Mittal et al. developed a new classification method that, by combining MALDI-MSI with supervised ML, can accurately predict lymph node metastasis (LNM) status for patients with primary endometrial cancer (EC) and differentiate between colorectal cancer (CRC) and normal tissue. In this model, the authors classified by using neural networks (NN). The study made use of a dataset from the PRIDE partner repository, which contained 15 TMAs and 302 patients’ images related to CRC and EC. The model correctly identified the metastasis stage of approximately 80% of the EC spectra and 98% of the CRC spectra as being derived from normal or tumorous tissue [
63].
In [
10], the researchers aimed to use DL technology to identify medical images to increase the accuracy of the identification due to the automatic classification of tumor types. The authors used CNN with the NCT-CRC-HE-100K, Kather-texture-2016-image, and CRC-VAL-HE-7K datasets. The study’s findings showed an accuracy rate of 99.69% when using NCT-CRC-HE-100K and a rate of 99.32% when using CRC-VAL-HE-7K.
The goal of [
9] was to establish a semantic segmentation model for the diagnosis of colorectal adenomas. The dataset was obtained from the Chinese People’s Liberation Army (PLA) General Hospital (PLAGH), the Cancer Hospital, the Chinese Academy of Medical Sciences (CH), and the China–Japan Friendship Hospital (CJFH) and used with deep CNN. The results revealed that accuracy had reached 90%.
In [
64], this study aims to classify colorectal tissue images, including tumor versus normal tissues and other tissue types, by TMA core images, which is a treasure trove for artificial intelligence applications. Using DL techniques, TMA tissue cores can be classified into five classification flows: the two first classification flows, each NN (VGG16 and CapsNet), and the three other classification flows are based on ensemble methods. The performance metrics used are recall, precision, F1-score, and accuracy. In another hand, the dataset contains 770 patients from three different cohorts, which included 410 Swiss patients, 89 German patients, and 271 Canadian patients, along with 54 TMA slides. The best results achieved in this paper were from a Soft Voting Ensemble comprising one VGG and one CapsNet model, with a prediction accuracy of 0.939, 0.982, and 0.947 for tumor, normal, and “other”, respectively.
In [
65], the aim was to develop a prediction model of lymph node metastasis (LNM) based on ML. The dataset used in this study is available in the Figshare repository. For the training dataset, which consisted of 277 slide images, a random forest algorithm was used, and 120 slide images were used for the test. The findings demonstrate that ML has a high predictive value of 0.938 AUCs.

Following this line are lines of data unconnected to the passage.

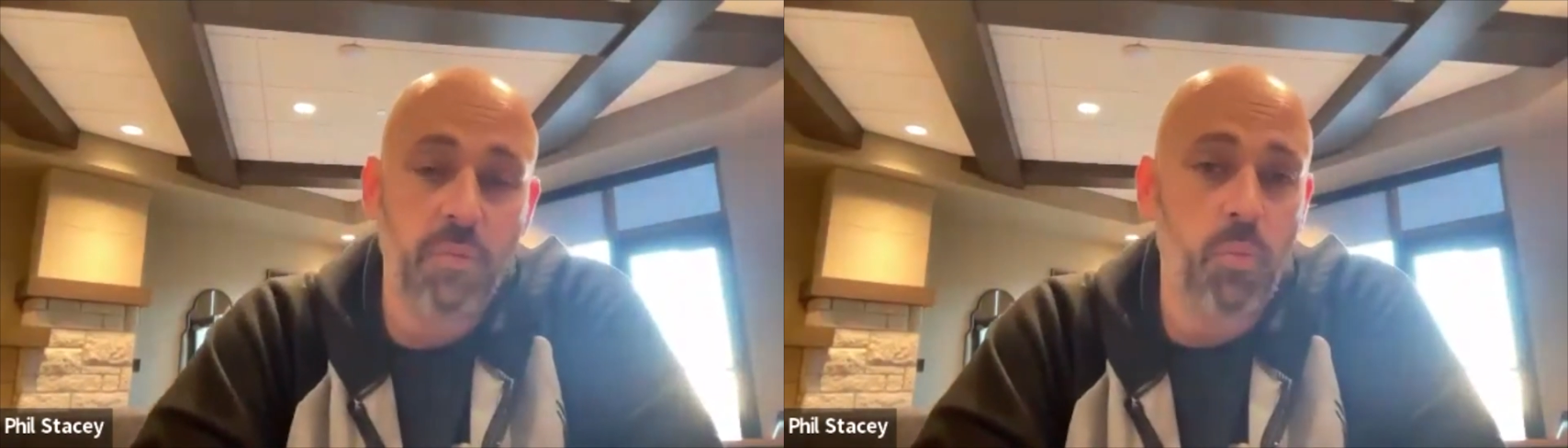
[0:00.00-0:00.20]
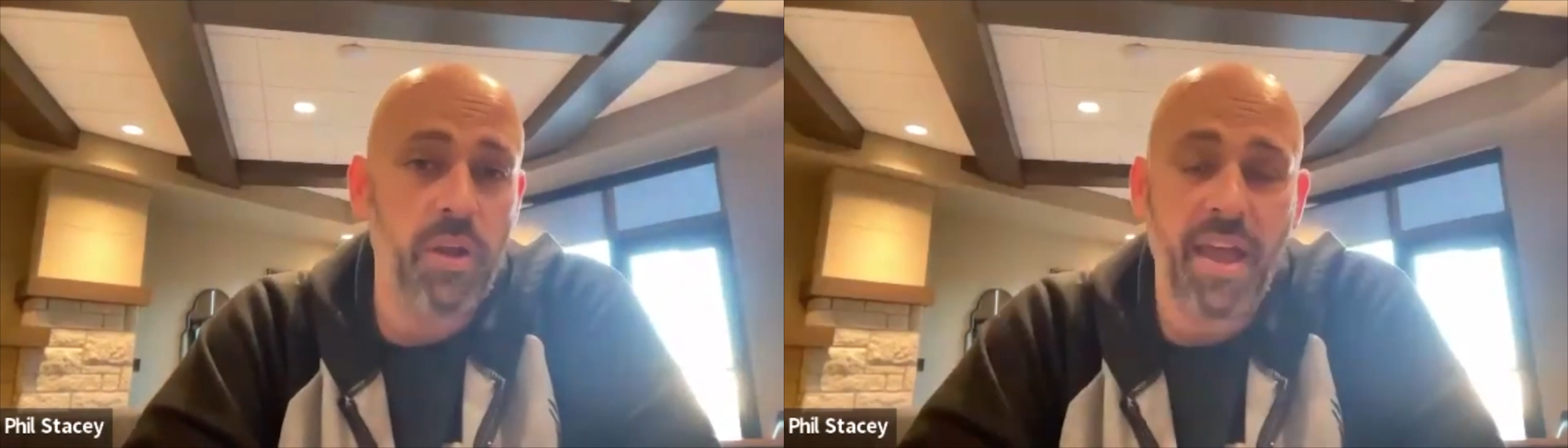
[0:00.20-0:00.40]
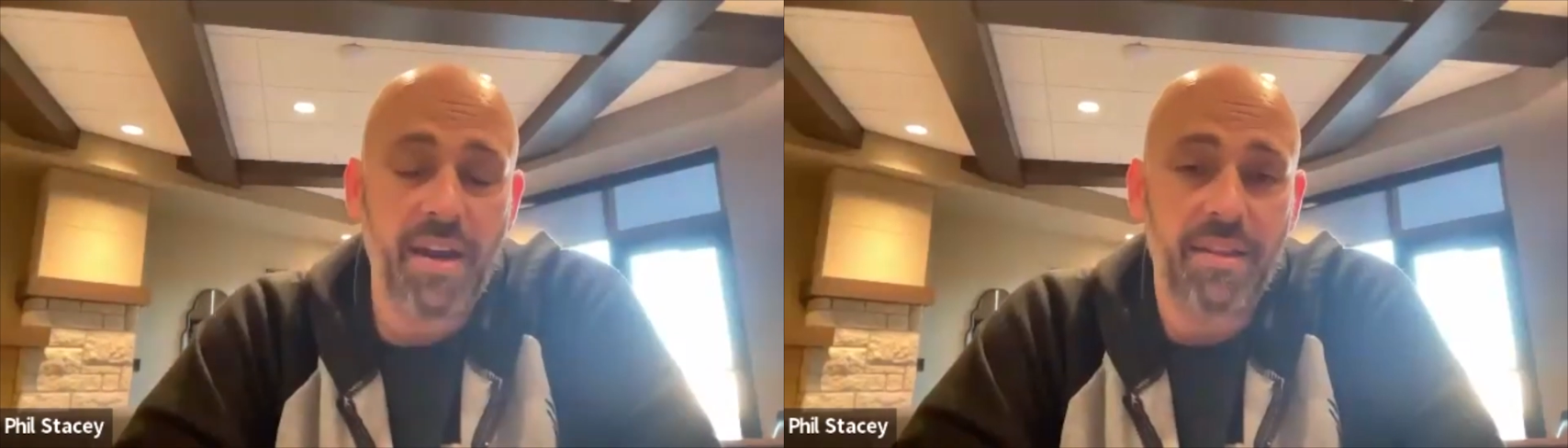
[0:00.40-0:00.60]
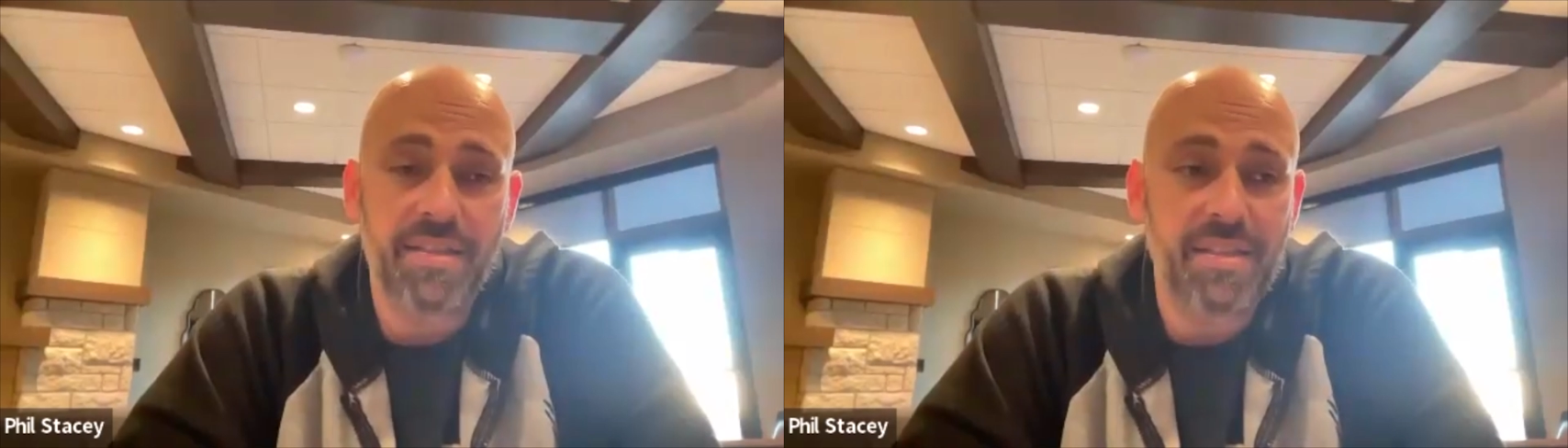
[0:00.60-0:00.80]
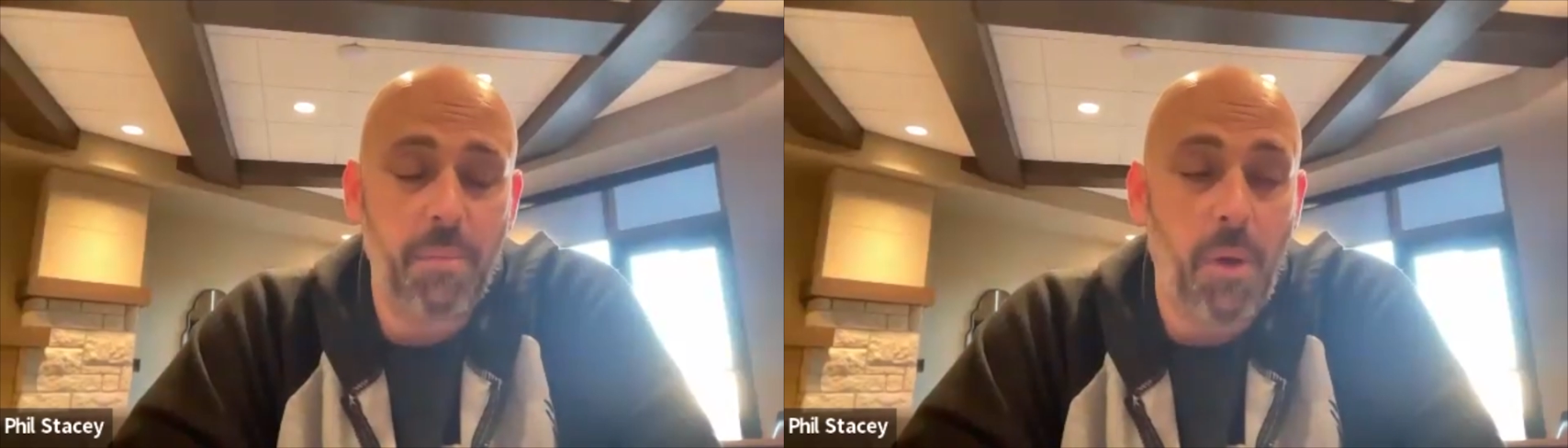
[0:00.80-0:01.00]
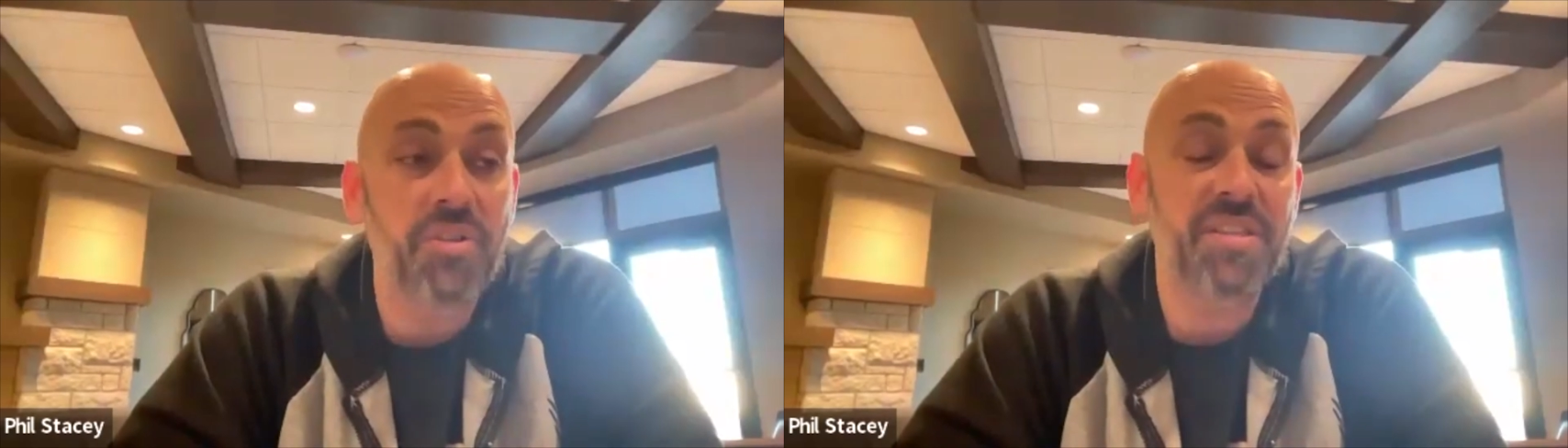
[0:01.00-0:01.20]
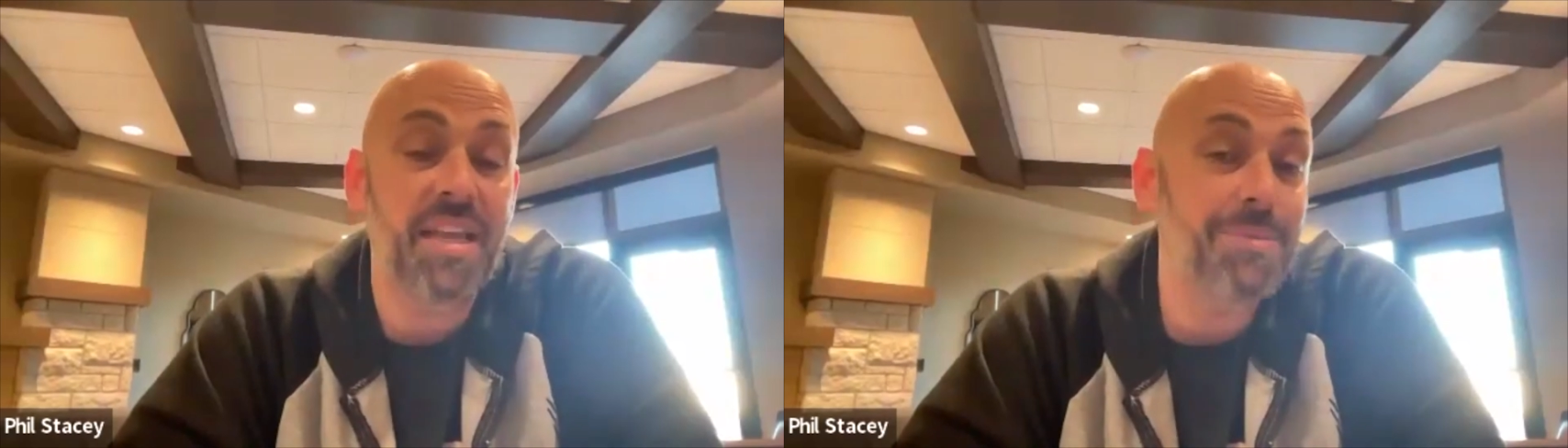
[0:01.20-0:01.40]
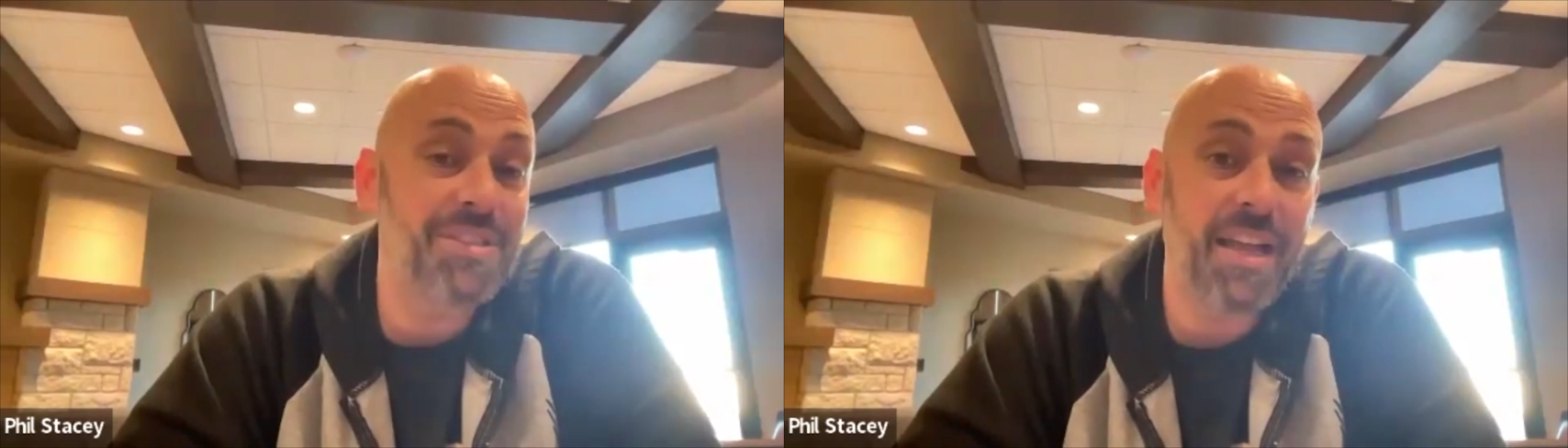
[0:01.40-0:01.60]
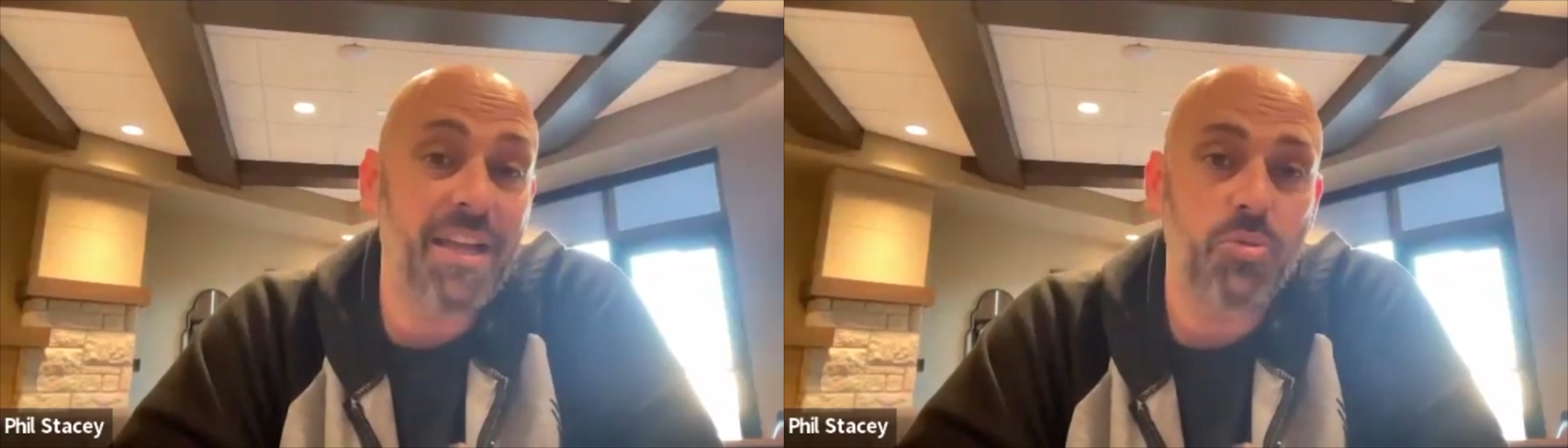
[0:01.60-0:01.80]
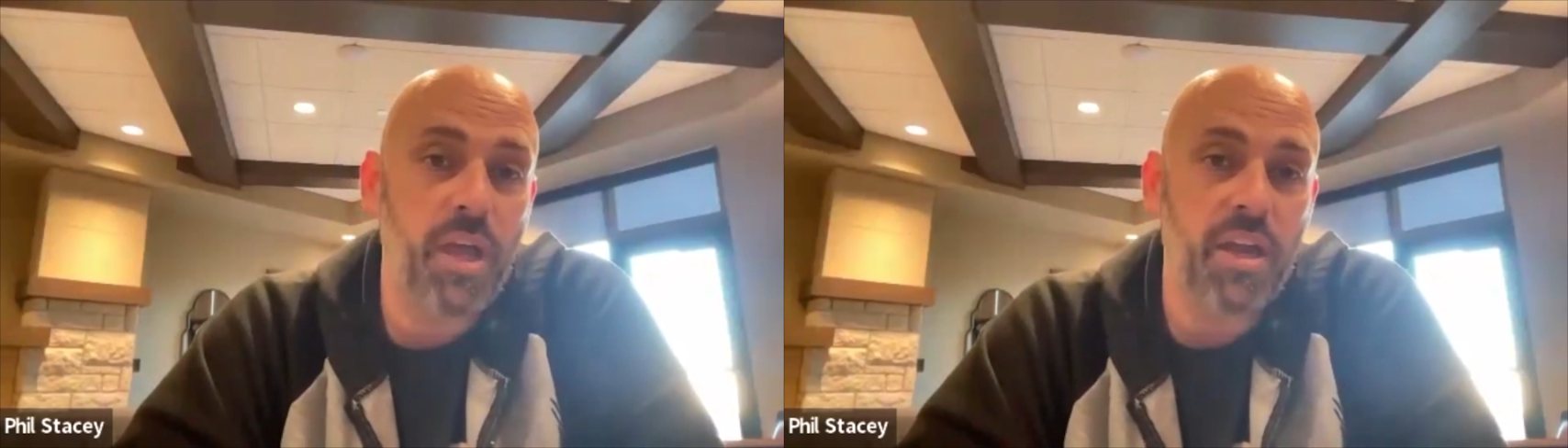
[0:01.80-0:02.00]
And we had on the same
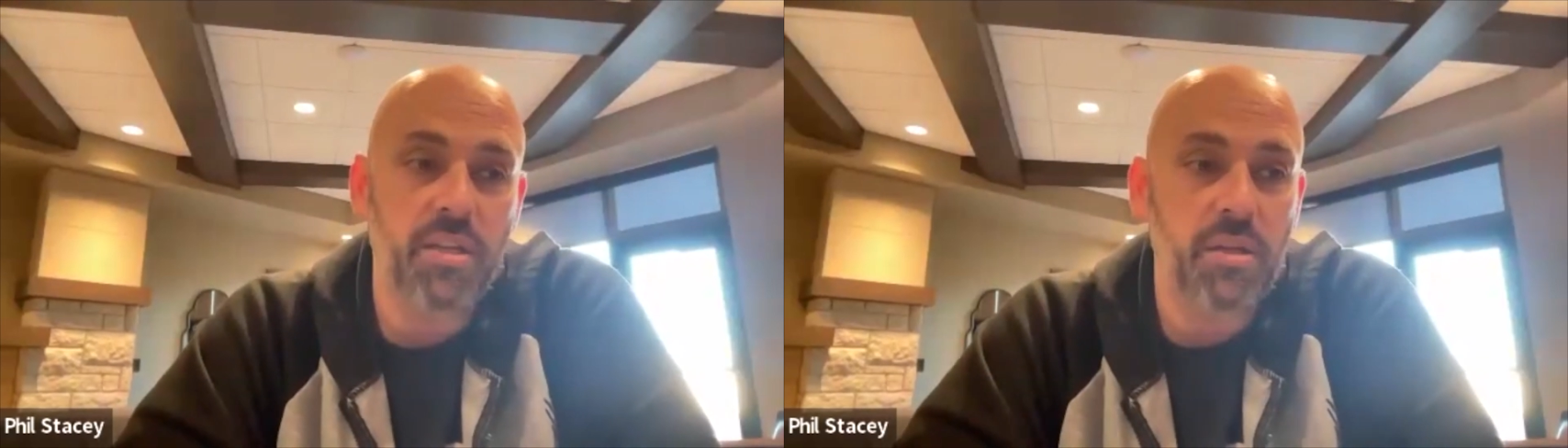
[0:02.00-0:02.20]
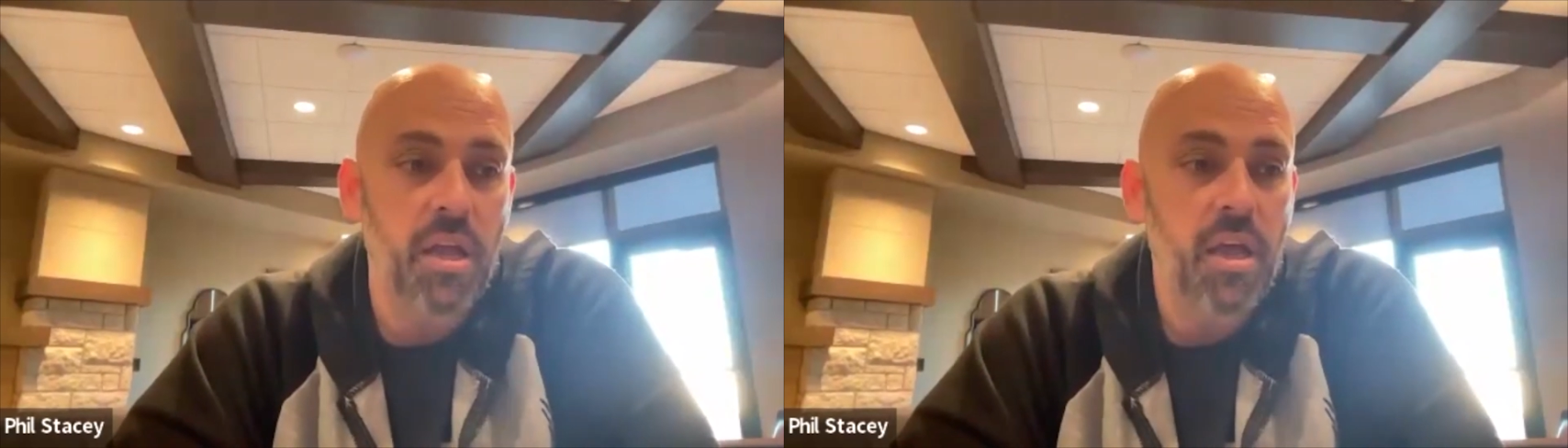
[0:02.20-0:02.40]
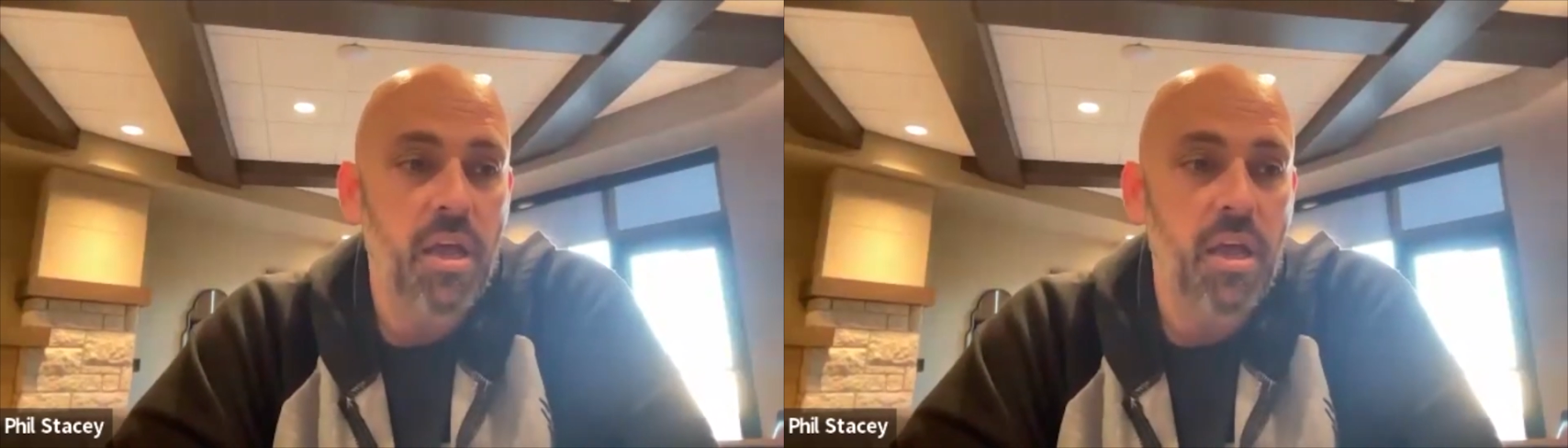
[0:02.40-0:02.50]
stage, we had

Sarwinda et al. proposed a model for the detection of colorectal cancer. The method of the model is DL using residual network (ResNet). There are two classifiers, which are ResNet-18 and Resnet-50. The authors have trained ResNet-18 and ResNet-50 on colon gland images to distinguish colorectal cancer from benign and malignant. The dataset from a Warwick-QU consists of 165 images, including 74 benign tumor images and 91 malignant tumor images. ResNet-50 achieved the highest accuracy of 88% when testing data values of 20% and 25%. When the training data increase, the accuracy of the model increases [
66].
Ref. [
67] suggested a high-throughput system to precisely identify tumor areas on colorectal cancer histology slides. The methodology that has been used is a CNN model and a Monte Carlo (MC) adaptive sampling method with three datasets of colorectal cancer from The Cancer Genome Atlas (TCGA). The result achieved an accuracy of 98.90%.